Dare Egypt Amend, or Even Abolish, Its Blasphemy Law?

This article was first published by World Watch Monitor on January 8, 2016.

Egypt Parliament

Egypt’s Secular Party has called on President Abdel Fattah al-Sisi to support legislation which cancels the blasphemy law, because, in the words of lawyer Hamdi al-Assyouti, it has “become a tool in the hands of extremists against minorities, thinkers, and the creative impulse”. And, in his experience as a defence lawyer, 90% of charges are filed against Christians. The first session of Egypt’s new parliament is due to open on 10 January.

“There has been a case each month,” he said at the launch of his new book, Blasphemy in Egypt. “If I have gotten any detail wrong, let me be judged accordingly, but everything is taken from judicial rulings.”

The research confirms the Egyptian lawyer’s claim. World Watch Monitor readers might have read the cases of Gamal Abdou, Gad Younan, and Bishoy Garas, each a Christian who has been tried for insulting Islam. But Muslims who question traditional interpretations of Islam are also targeted, as seen in the recent one-year prison sentence given to Islam al-Beheiry.

According to the Egyptian Initiative for Personal Rights (EIPR), alleged blasphemy cases increased from three in 2011 to 12 in 2012. Thirteen cases were recorded in 2013, and of 42 defendants during that time, 27 were convicted.
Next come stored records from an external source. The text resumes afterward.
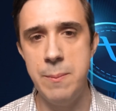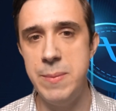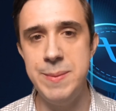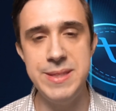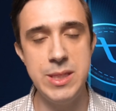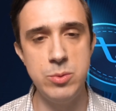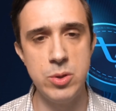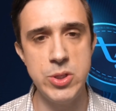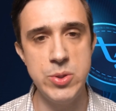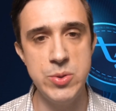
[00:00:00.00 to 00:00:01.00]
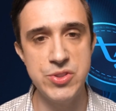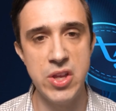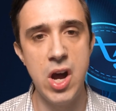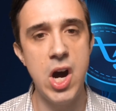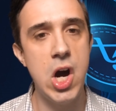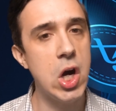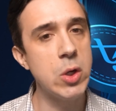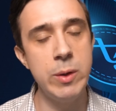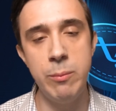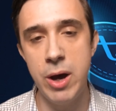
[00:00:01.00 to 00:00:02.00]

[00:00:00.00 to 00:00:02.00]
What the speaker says: Maybe they will use hardware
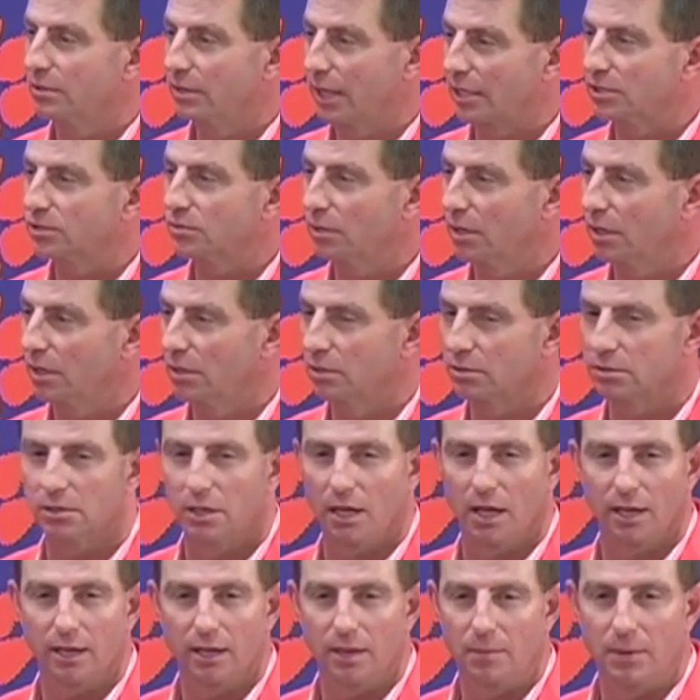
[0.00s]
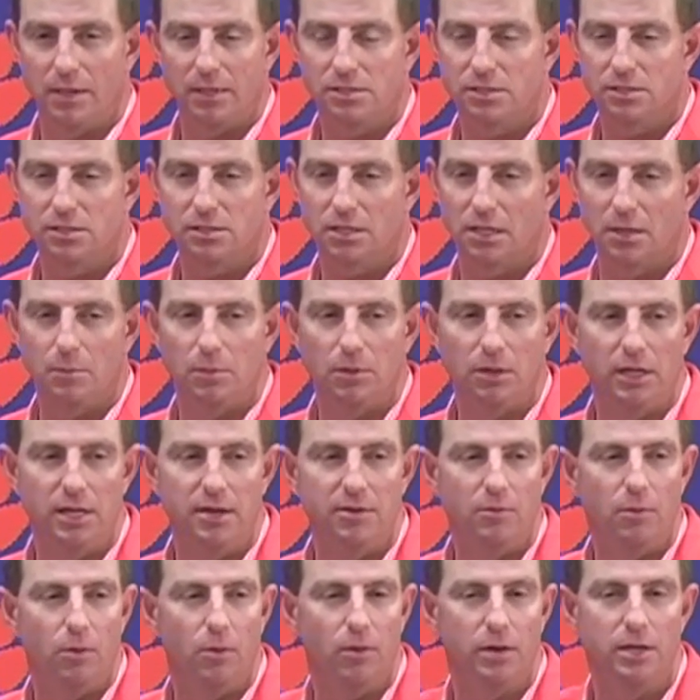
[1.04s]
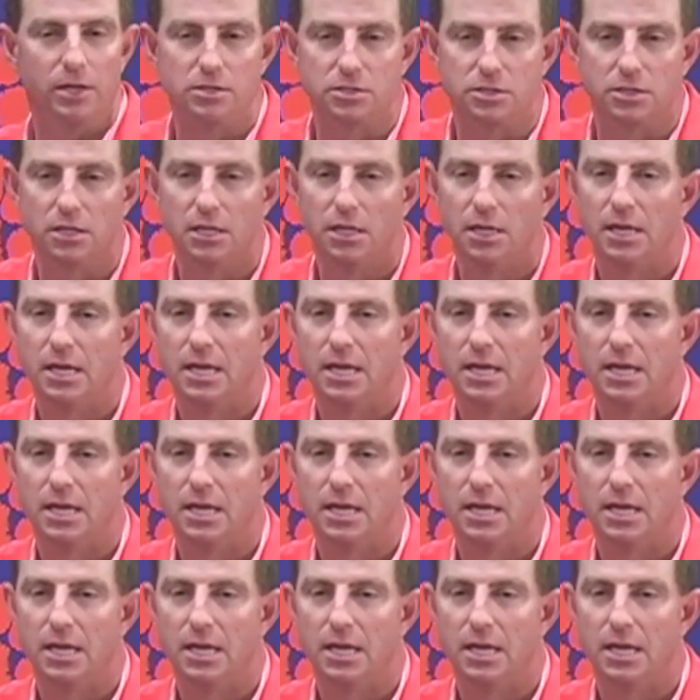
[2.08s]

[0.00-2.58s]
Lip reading: That's what he looks like. I mean, it's just unbelievable his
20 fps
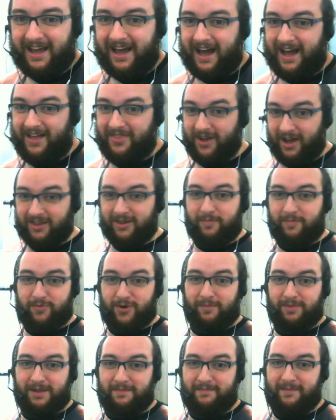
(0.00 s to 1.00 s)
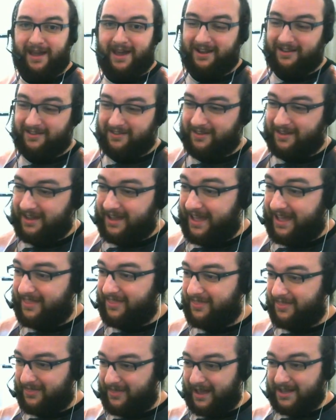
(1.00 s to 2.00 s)
another problematic,
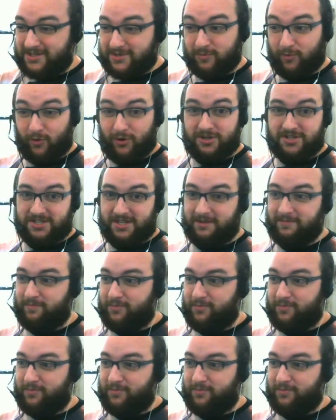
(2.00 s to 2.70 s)
and that's worse than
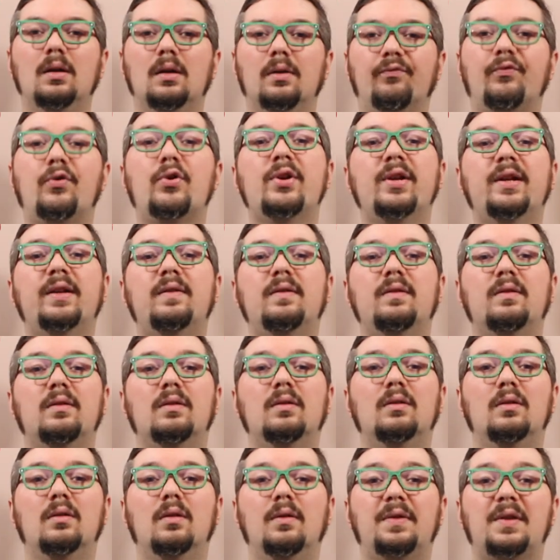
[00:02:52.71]
Verdict,
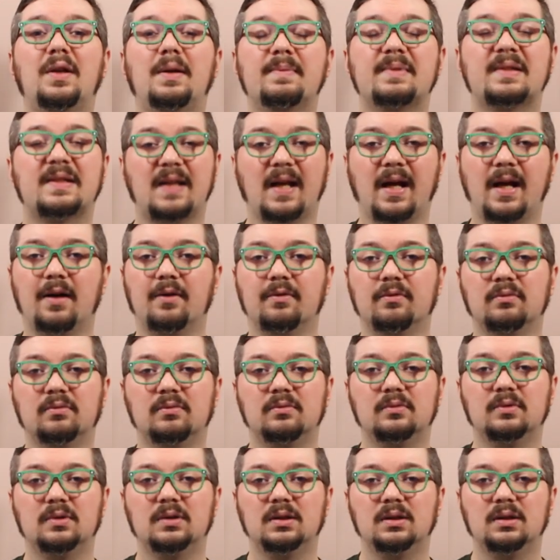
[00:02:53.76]
thumbs down.
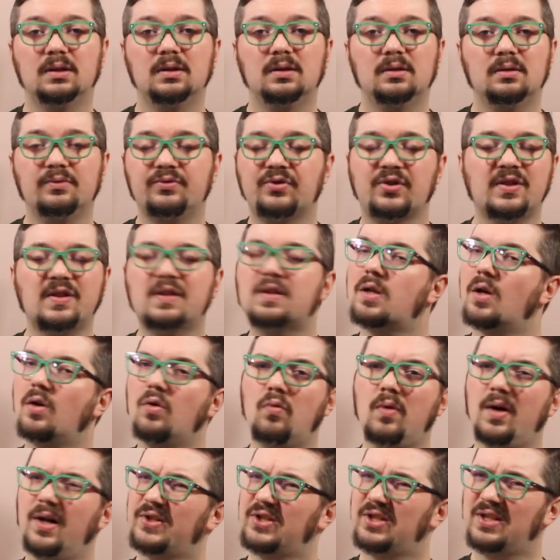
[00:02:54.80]
Just go
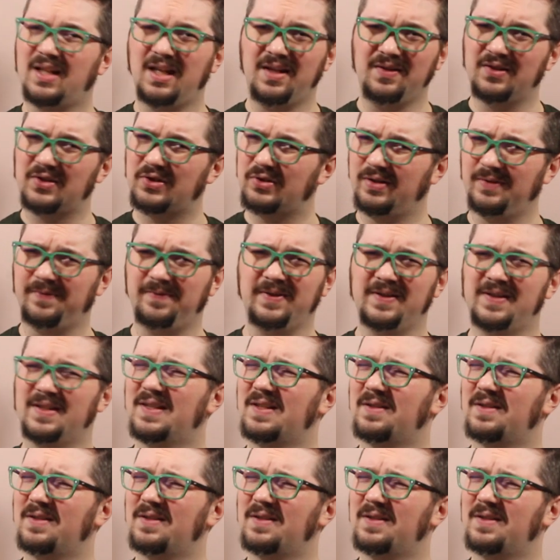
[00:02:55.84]
watch Day of the Triffids,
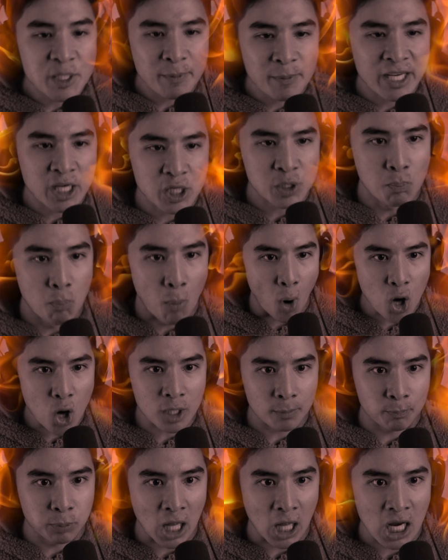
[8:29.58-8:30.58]
It's because
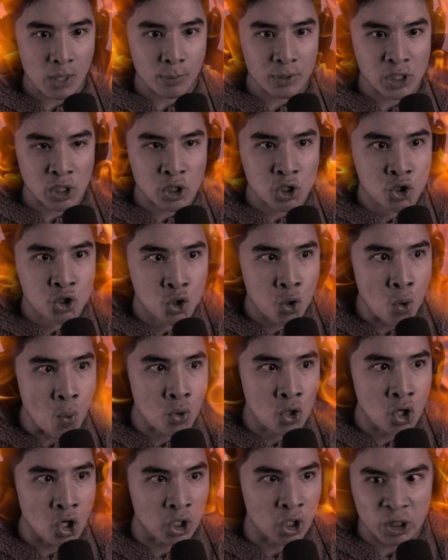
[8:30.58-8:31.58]
Markiplier is just
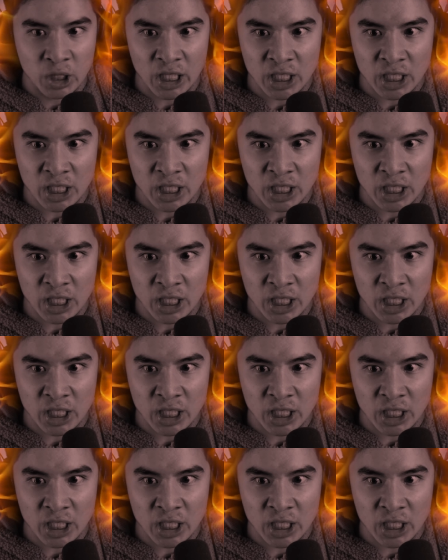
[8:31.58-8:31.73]
too good,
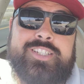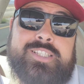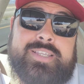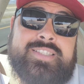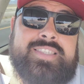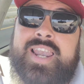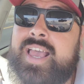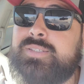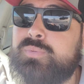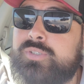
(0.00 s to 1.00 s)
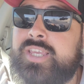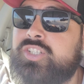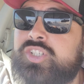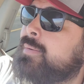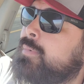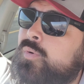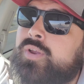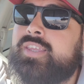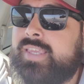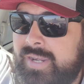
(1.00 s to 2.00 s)
Just, it's the last rotation.
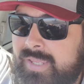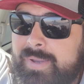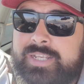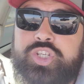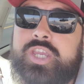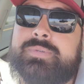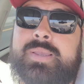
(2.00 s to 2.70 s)
Already getting my chips.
EIPR lead researcher Ishak Ibrahim told World Watch Monitor that 17 new cases were filed in 2015.

Hamdy al-Assyouti
Egyptian lawyer Hamdi al-Assyouti, author of ‘Blasphemy in Egypt’

Assyouti’s book, which he believes is the first Arabic language book of its kind to be published in Egypt, details 23 cases. But in only two cases did he say the defendants expressed actual contempt for Islam. Oftentimes social media postings provided an excuse for extremists to file charges against local Christians. Then either mob pressure in court, or a judge’s own religious conservatism, resulted in a guilty verdict.

“I try to turn the judge’s focus from religion to the law,” Assyouti told World Watch Monitor, “or else he will bypass legitimate reasons to dismiss the case.”

Law 98(f) of the penal code, he said, was originally passed by parliament in 1981 following deadly riots between Muslims and Christians at al-Zawiya al-Hamra in Cairo. The text of the law designates a fine or jail term “against any person who exploits religion to propagate … extremist thoughts with intent to inflame civil strife, defame or show contempt for a revealed religion … or harm national unity”.

But since then, he said, “it has reversed application and become a tool in the hands of extremists against minorities, thinkers, and the creative impulse”.

Articles 64 and 65 of the constitution declare freedom of belief to be “absolute” and freedom of thought and opinion to be “guaranteed”, inclusive of the right to express and publish. In their legal representation, both Assyouti and EIPR’s Ibrahim aim to convince a judge to refer a blasphemy case to the Supreme Constitutional Court.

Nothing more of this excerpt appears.